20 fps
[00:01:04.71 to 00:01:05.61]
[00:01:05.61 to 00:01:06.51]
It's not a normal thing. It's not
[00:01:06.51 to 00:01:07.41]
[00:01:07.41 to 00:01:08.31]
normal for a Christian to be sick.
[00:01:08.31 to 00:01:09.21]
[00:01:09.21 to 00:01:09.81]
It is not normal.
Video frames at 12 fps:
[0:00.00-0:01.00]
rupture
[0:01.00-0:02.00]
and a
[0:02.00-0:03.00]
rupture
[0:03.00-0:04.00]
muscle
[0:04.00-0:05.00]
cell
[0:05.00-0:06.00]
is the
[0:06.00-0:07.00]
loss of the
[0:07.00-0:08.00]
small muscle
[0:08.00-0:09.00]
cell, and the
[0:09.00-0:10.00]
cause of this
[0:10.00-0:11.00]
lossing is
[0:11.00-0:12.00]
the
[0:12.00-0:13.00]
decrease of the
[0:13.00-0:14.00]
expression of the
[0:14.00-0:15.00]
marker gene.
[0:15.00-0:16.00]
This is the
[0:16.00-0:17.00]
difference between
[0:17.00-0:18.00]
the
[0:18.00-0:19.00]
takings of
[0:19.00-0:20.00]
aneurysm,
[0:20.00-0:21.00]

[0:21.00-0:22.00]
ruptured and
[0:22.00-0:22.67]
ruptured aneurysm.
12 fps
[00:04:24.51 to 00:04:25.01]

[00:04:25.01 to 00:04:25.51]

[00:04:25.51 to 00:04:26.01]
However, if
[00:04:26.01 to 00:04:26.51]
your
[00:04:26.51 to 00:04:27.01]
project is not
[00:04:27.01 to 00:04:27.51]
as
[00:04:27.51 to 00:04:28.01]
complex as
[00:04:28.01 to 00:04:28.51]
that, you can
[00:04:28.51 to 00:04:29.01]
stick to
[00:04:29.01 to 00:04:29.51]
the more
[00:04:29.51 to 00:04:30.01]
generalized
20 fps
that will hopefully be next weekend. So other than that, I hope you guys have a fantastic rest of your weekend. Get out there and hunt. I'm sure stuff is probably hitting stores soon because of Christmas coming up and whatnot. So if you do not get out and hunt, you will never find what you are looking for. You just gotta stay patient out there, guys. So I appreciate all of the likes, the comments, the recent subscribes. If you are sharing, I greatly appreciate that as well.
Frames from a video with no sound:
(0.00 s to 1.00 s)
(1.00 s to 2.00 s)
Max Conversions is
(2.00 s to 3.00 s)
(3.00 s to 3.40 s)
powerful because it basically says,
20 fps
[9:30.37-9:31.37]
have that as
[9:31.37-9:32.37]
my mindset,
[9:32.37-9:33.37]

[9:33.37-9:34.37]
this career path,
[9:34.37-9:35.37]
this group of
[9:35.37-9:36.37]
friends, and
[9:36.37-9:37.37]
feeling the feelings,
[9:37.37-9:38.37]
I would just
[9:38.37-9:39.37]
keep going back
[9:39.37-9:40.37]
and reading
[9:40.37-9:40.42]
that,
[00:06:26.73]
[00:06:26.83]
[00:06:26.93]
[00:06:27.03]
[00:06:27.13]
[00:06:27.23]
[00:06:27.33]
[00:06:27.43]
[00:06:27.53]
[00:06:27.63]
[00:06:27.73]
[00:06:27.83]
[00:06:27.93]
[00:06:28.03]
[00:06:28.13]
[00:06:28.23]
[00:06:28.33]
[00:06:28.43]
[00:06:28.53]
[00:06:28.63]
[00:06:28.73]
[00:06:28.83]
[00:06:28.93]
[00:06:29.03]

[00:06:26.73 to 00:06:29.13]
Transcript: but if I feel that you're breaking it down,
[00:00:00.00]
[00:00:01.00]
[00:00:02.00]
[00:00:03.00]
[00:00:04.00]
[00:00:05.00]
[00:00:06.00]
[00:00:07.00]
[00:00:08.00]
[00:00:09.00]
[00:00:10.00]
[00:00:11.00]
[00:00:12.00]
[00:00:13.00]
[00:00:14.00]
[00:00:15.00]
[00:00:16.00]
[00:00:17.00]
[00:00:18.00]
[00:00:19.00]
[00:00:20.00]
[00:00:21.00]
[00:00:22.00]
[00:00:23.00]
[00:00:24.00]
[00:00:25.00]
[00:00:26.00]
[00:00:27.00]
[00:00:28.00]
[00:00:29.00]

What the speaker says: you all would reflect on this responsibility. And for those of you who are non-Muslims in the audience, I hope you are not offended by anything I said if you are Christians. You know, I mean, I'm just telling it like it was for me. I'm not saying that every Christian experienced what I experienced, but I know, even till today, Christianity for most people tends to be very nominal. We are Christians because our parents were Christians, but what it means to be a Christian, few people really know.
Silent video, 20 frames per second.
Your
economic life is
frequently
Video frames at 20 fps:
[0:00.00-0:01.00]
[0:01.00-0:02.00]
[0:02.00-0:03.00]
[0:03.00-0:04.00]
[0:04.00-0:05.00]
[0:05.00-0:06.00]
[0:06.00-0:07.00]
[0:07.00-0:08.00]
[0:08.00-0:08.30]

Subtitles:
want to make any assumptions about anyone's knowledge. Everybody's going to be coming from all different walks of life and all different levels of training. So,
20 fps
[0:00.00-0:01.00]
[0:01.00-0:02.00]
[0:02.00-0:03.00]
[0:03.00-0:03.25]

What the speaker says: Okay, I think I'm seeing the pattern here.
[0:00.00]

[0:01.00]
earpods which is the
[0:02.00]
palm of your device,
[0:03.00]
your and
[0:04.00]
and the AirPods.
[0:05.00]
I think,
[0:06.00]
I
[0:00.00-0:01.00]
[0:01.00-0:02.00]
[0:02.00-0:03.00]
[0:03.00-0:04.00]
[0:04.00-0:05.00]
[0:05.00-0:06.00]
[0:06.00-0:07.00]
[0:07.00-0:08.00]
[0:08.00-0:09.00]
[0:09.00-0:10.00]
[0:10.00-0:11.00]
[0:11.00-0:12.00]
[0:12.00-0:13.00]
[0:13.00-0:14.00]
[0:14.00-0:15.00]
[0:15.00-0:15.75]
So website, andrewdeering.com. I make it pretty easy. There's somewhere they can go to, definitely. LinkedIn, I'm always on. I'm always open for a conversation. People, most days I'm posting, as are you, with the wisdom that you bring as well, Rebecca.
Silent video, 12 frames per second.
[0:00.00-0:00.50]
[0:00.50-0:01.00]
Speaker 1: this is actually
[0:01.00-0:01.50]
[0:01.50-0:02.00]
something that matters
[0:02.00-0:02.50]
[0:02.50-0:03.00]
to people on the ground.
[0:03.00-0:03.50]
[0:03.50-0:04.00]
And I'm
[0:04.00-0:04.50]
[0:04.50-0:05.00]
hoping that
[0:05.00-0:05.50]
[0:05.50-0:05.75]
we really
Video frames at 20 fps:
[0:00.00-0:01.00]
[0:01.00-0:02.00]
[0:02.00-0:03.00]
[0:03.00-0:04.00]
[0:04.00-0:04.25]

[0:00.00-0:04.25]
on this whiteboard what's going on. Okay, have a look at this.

**********

Give back exactly the lines of the listing above that run from the line with "[00:00:16.00]" to the line with "What the speaker says: you", inclusive.

[00:00:16.00]
[00:00:17.00]
[00:00:18.00]
[00:00:19.00]
[00:00:20.00]
[00:00:21.00]
[00:00:22.00]
[00:00:23.00]
[00:00:24.00]
[00:00:25.00]
[00:00:26.00]
[00:00:27.00]
[00:00:28.00]
[00:00:29.00]

What the speaker says: you all would reflect on this responsibility. And for those of you who are non-Muslims in the audience, I hope you are not offended by anything I said if you are Christians. You know, I mean, I'm just telling it like it was for me. I'm not saying that every Christian experienced what I experienced, but I know, even till today, Christianity for most people tends to be very nominal. We are Christians because our parents were Christians, but what it means to be a Christian, few people really know.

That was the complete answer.